The endotoxins released by the bacteria cause inflammation of the intestinal wall of the horse. The flunixin meglumine in small doses , the meloxicam or the firocoxib can fight against this inflammation while being relatively well tolerated (NSAIDs may indeed be factors diarrhea!)

  • Re-seeding of the digestive flora

This is essential in the intestinal equilibrium of the horse . One can support it with probiotics or even by causing the horse to eat healthy horseshoe.

In case of chronic diarrhea , we add to this a nutritional management of the horse, which aims in particular to:

  • Rebalance the diet to meet the actual nutritional requirements of the horse: many of them have higher protein requirements to cover due to losses from diarrhea, and are deficient in energy, minerals and vitamins.
  • Give good proportions different types of hay so as to reduce the mechanical and physical work of the colon.

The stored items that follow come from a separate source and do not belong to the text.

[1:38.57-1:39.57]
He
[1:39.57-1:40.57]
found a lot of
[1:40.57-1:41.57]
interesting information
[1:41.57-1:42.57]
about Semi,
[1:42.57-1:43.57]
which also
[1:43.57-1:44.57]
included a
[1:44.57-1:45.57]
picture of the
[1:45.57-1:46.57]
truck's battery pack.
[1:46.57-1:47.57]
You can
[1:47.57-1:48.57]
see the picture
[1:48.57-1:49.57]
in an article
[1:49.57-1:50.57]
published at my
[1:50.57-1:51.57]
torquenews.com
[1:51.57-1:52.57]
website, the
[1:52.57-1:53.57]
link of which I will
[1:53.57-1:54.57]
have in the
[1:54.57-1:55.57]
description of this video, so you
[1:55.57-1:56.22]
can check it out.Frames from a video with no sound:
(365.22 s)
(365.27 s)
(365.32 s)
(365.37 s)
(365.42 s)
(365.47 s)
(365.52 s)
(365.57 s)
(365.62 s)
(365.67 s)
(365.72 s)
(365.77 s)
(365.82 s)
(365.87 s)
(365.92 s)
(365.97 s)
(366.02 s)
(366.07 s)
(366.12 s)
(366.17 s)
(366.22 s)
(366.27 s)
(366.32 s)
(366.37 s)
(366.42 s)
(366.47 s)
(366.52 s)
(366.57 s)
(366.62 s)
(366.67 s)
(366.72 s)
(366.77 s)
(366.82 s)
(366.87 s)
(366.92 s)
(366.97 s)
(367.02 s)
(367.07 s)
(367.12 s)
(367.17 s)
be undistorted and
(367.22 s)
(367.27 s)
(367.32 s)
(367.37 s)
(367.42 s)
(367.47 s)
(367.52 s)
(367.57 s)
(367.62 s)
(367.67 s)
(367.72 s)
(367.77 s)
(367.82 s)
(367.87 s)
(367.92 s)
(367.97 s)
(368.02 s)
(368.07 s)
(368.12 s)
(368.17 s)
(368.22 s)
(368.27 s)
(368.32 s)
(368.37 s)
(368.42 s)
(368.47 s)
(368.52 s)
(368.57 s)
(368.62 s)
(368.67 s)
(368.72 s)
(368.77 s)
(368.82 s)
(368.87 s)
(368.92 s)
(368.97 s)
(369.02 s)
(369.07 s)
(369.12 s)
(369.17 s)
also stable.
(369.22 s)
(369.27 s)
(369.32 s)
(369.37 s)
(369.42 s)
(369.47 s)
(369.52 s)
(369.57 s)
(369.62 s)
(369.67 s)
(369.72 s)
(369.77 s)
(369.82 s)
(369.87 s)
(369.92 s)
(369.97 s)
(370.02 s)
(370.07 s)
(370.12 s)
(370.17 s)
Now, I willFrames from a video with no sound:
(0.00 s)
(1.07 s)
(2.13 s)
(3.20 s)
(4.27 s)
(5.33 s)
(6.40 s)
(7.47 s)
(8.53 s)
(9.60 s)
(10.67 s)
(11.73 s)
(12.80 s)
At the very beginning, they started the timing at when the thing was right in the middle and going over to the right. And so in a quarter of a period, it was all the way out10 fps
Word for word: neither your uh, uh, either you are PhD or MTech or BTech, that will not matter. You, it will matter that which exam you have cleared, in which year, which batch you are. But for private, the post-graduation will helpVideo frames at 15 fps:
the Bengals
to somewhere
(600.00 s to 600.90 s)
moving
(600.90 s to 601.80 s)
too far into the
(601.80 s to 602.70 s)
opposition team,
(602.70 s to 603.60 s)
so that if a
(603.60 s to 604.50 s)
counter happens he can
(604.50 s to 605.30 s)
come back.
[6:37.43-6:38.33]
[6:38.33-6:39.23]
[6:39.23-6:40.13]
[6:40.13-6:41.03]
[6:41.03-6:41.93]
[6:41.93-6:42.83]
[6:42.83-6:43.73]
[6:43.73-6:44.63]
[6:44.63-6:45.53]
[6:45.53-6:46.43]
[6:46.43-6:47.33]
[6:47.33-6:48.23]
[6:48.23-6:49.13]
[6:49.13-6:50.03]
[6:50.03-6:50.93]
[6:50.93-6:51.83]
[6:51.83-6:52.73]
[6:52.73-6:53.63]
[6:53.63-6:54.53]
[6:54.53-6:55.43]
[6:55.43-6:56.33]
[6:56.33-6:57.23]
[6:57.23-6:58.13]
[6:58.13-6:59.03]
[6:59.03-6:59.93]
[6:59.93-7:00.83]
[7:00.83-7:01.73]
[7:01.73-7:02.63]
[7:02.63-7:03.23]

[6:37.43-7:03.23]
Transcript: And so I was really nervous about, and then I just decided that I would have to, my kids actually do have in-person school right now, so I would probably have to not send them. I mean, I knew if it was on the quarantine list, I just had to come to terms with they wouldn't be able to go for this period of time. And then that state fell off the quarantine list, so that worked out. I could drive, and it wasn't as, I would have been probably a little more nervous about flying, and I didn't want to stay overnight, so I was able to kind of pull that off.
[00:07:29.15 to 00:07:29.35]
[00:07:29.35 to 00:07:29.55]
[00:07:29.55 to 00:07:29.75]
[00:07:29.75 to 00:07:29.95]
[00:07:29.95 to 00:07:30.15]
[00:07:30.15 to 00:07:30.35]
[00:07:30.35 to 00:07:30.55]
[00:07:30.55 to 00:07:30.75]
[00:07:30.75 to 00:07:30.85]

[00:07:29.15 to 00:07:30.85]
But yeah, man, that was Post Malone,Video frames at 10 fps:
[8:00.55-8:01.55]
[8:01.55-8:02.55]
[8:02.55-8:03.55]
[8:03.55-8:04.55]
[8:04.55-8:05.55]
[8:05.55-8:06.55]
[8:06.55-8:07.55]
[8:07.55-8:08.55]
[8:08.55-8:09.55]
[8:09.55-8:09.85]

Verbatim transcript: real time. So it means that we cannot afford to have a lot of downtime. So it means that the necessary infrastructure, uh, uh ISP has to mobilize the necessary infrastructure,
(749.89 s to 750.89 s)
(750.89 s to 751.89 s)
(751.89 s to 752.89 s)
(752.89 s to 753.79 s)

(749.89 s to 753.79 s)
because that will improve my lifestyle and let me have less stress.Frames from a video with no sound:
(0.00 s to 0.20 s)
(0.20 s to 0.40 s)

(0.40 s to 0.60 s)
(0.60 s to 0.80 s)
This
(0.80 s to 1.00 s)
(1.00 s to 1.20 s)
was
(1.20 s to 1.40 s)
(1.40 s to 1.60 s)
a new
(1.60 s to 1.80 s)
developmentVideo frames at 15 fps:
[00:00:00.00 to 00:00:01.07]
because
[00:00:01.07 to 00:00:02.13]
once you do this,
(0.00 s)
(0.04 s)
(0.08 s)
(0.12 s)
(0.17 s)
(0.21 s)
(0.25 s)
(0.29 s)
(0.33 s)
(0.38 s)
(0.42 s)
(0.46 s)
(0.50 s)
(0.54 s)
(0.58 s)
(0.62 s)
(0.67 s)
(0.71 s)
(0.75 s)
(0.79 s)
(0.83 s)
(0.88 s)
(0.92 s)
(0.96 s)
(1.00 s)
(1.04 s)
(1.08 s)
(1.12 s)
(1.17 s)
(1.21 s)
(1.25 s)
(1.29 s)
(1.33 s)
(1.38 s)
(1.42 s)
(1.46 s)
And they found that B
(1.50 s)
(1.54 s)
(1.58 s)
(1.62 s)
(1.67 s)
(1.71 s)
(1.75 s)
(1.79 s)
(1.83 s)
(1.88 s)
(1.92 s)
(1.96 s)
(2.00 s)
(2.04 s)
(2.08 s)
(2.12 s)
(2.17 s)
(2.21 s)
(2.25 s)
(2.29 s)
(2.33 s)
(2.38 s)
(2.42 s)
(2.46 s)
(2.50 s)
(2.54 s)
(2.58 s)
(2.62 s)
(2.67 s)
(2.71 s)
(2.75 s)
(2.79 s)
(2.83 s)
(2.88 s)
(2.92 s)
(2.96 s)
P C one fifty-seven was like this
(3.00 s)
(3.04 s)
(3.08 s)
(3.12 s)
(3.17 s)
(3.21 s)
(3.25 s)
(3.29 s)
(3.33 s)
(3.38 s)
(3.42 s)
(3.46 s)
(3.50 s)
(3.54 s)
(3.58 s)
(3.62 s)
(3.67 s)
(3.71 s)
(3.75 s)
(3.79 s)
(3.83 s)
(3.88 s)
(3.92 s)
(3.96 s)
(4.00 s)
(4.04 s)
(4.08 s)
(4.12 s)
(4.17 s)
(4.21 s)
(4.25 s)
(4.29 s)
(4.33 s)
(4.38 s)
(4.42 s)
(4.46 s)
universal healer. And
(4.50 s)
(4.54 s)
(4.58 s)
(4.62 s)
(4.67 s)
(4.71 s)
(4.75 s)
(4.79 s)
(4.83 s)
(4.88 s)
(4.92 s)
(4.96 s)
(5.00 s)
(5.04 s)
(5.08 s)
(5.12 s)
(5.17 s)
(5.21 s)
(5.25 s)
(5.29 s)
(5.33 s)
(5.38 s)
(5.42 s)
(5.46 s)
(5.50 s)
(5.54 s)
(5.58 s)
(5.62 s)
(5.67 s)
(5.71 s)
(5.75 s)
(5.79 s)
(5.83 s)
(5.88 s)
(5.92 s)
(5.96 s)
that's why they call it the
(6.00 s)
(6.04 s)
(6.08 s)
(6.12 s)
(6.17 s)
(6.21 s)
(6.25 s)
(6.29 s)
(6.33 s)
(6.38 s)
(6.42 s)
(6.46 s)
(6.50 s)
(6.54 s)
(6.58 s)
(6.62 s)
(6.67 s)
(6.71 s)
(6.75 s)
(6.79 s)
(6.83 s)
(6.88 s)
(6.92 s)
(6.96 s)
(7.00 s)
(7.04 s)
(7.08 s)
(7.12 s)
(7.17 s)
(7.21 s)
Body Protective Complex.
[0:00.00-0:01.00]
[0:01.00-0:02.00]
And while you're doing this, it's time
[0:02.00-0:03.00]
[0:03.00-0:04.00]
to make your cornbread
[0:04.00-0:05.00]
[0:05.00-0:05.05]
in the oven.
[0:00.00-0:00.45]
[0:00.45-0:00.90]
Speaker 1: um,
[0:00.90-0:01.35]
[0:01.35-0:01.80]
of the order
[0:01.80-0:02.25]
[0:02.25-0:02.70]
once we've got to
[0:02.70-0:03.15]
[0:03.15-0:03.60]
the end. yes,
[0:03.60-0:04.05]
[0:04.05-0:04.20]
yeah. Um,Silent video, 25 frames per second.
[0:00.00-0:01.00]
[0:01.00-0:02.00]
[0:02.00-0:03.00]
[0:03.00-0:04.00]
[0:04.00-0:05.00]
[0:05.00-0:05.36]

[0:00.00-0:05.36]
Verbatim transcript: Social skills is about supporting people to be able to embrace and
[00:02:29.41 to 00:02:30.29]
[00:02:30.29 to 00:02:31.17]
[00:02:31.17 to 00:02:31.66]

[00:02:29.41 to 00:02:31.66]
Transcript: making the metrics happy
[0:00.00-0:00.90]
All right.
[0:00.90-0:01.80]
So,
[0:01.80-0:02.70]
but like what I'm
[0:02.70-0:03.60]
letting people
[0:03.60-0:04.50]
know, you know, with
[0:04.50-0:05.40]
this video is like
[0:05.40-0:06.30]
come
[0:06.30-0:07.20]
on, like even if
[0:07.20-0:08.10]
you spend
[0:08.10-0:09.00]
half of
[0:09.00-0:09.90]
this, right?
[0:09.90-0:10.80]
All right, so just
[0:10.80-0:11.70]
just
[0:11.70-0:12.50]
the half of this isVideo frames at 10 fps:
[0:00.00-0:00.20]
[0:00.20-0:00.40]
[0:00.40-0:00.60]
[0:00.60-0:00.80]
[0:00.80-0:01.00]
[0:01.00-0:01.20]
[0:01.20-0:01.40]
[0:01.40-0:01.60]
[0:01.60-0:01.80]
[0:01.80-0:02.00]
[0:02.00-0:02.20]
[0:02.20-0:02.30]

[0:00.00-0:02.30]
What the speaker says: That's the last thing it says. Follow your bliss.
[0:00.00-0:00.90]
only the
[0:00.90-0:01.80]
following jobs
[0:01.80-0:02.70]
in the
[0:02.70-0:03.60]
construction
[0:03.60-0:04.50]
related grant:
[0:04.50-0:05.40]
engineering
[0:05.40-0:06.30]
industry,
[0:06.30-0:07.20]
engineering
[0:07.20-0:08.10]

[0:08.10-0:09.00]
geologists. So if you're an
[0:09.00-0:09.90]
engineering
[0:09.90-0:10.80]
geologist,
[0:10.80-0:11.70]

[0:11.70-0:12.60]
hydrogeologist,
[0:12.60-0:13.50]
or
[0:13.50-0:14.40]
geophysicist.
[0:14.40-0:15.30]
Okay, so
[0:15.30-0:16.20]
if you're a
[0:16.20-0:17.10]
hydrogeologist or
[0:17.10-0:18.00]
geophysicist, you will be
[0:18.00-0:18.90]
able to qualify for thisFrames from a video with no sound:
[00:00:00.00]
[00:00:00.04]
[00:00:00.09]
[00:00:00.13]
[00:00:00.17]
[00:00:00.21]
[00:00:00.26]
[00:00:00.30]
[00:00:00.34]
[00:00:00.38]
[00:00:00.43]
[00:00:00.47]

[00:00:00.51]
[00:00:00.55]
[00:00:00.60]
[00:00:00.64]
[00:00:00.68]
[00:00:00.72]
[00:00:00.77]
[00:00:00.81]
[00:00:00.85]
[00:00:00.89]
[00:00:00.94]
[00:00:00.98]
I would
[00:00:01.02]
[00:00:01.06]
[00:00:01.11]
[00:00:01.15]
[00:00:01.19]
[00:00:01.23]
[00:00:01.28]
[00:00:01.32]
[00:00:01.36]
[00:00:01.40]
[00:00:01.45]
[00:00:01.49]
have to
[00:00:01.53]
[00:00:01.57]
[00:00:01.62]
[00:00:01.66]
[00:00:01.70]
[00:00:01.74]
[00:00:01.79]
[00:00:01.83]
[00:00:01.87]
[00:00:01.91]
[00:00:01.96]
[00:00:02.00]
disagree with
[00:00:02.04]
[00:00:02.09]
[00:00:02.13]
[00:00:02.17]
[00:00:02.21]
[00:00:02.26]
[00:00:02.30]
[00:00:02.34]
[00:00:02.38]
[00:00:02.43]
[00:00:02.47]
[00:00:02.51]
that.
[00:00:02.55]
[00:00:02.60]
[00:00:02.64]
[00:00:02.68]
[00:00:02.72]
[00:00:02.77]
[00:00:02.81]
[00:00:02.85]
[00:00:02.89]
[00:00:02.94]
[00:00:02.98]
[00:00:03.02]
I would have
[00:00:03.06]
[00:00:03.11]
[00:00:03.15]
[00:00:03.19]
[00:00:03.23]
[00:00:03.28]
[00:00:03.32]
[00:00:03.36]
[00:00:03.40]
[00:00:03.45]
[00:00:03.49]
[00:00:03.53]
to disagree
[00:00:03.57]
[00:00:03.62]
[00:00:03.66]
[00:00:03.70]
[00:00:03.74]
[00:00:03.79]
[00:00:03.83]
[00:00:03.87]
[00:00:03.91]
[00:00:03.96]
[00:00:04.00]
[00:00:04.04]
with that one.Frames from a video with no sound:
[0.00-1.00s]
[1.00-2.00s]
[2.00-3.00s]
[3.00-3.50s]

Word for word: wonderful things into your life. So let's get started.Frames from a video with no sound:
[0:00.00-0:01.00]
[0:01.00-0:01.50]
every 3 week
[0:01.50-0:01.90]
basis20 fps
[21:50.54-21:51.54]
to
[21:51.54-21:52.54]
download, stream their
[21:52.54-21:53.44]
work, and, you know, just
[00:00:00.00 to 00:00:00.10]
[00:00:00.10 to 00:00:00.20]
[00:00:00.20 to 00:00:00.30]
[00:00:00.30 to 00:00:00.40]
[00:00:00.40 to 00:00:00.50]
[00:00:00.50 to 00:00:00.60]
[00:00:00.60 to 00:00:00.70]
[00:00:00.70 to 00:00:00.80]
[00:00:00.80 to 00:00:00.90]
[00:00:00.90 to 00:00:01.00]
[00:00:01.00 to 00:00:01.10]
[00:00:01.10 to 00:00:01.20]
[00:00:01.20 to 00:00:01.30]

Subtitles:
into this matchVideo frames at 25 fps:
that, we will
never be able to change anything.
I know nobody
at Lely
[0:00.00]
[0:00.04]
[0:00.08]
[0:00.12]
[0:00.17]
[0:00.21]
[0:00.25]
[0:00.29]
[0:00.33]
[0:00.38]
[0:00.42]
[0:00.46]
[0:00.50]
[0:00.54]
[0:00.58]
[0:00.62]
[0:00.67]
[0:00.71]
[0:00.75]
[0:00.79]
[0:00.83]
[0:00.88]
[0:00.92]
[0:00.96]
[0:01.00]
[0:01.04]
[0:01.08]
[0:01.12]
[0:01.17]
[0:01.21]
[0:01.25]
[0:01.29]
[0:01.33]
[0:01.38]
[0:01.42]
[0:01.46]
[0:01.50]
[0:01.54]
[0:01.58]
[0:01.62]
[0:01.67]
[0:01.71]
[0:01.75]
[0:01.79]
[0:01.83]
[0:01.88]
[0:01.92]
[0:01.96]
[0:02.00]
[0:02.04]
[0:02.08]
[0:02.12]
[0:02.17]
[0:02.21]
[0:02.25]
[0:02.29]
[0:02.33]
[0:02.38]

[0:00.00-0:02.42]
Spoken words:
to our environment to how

Distribute the hay at will .
  • Reduce stress with a pace of distribution, adequate meal size, and time spent in the paddock (grass).
  • Increase the proportion of omega 3 in the diet
  • Avoid excess carbohydrates in hay and concentrate

Warning food transition should be gradual , otherwise the risk of disrupting the digestive commensal flora and thus further promote diarrhea in horses.

A study carried out in 2012 shows convincing results by simply combining this nutritional management with the administration of sulfasalzine , a prodrug often used in the treatment of inflammatory bowel diseases (human and veterinary). But the mechanism behind its anti-inflammatory effect is still poorly understood today.

The diarrhea of ​​the horse is always to be considered as an  emergency , the condition of the horse can very quickly degrade in case of profuse diarrhea. In the absence of early treatment, recovery is long. Chronic diarrhea is a real diagnostic and therapeutic challenge for veterinarians.

In order to prevent diarrhea, it is important to maintain a healthy digestive commensal flora, in particular by ensuring the diet and its mode of distribution.